__Exercise prompt__
From the records below, give the number of lines that include the word "frames". Add no other words.

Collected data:
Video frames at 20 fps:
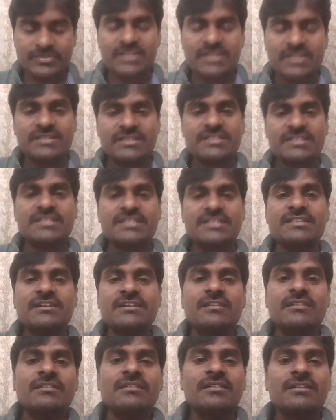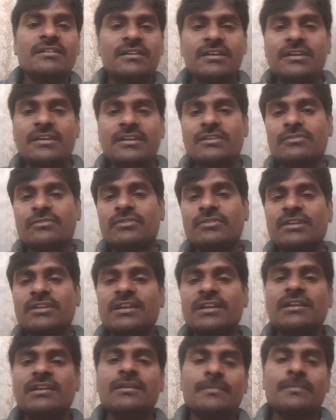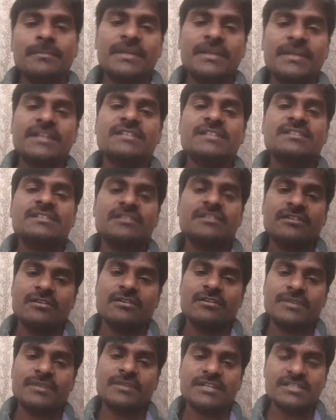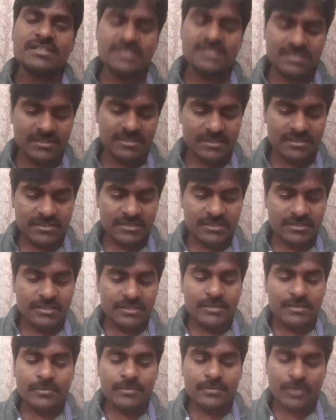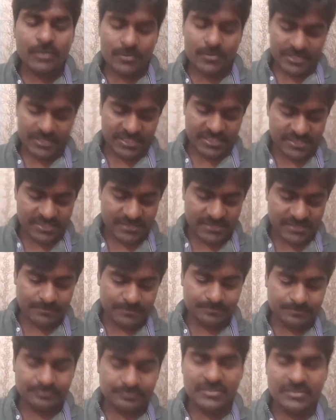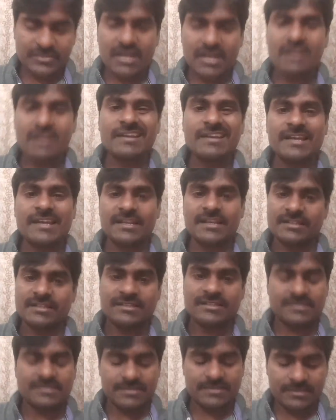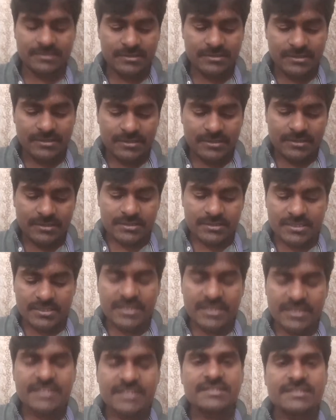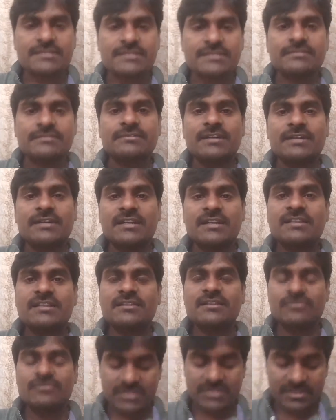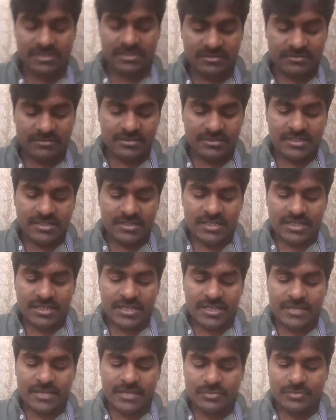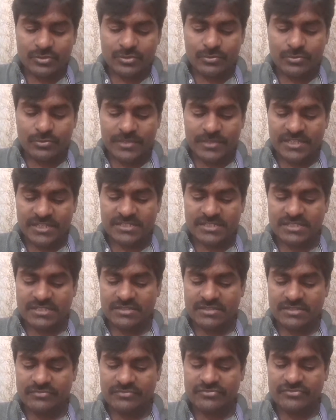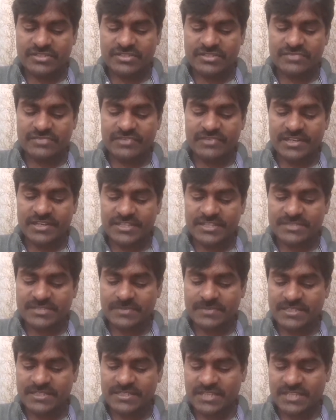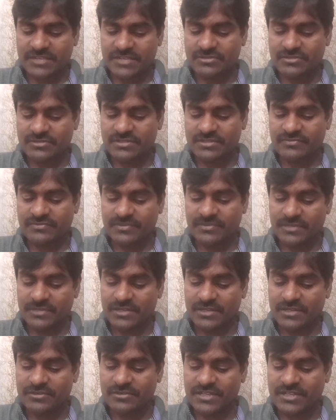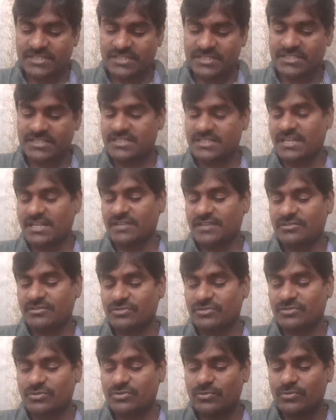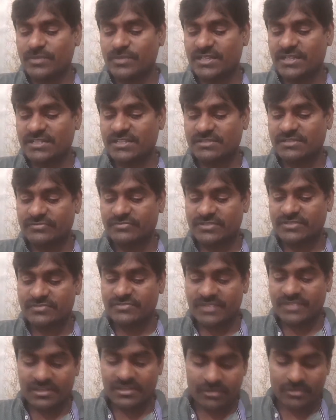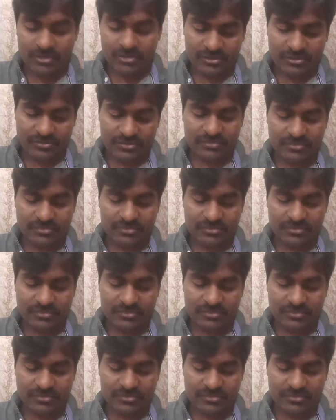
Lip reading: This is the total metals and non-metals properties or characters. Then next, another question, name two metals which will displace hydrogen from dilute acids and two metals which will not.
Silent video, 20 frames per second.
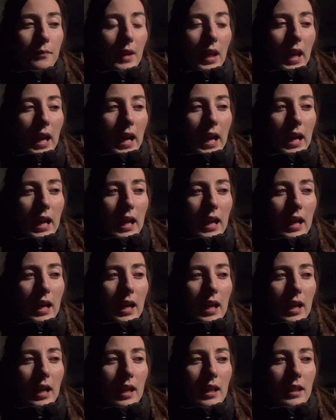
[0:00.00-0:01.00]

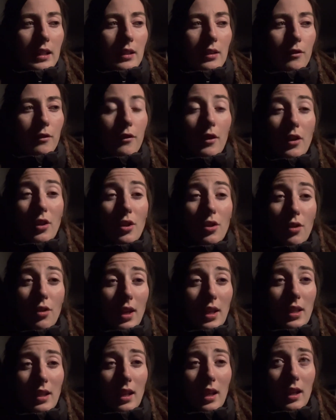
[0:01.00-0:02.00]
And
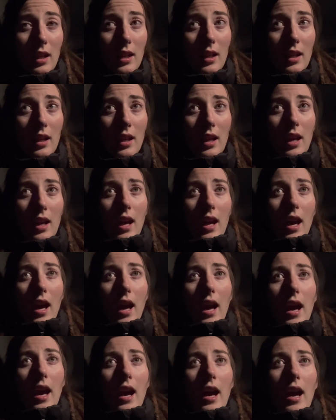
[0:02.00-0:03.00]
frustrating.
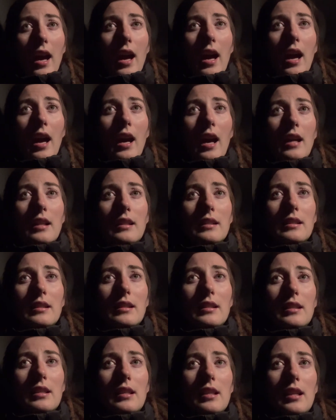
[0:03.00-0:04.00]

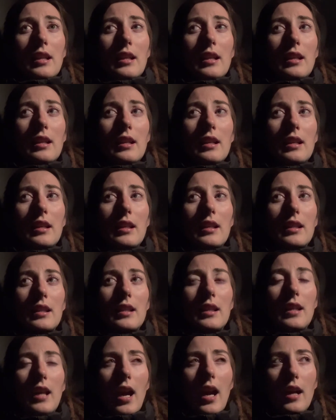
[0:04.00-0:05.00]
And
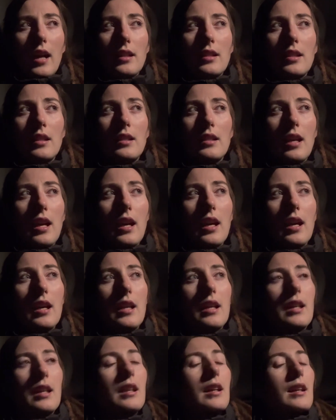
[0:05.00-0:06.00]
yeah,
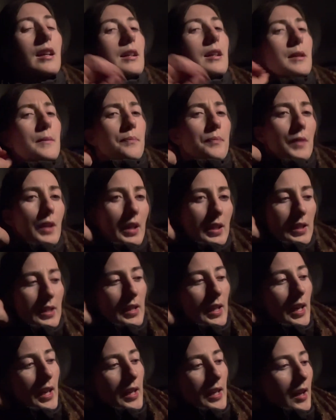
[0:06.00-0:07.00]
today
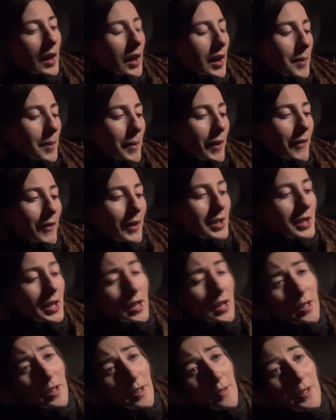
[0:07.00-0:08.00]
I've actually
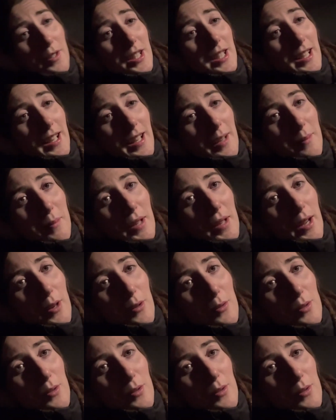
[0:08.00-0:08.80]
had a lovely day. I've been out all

__Answer box__
2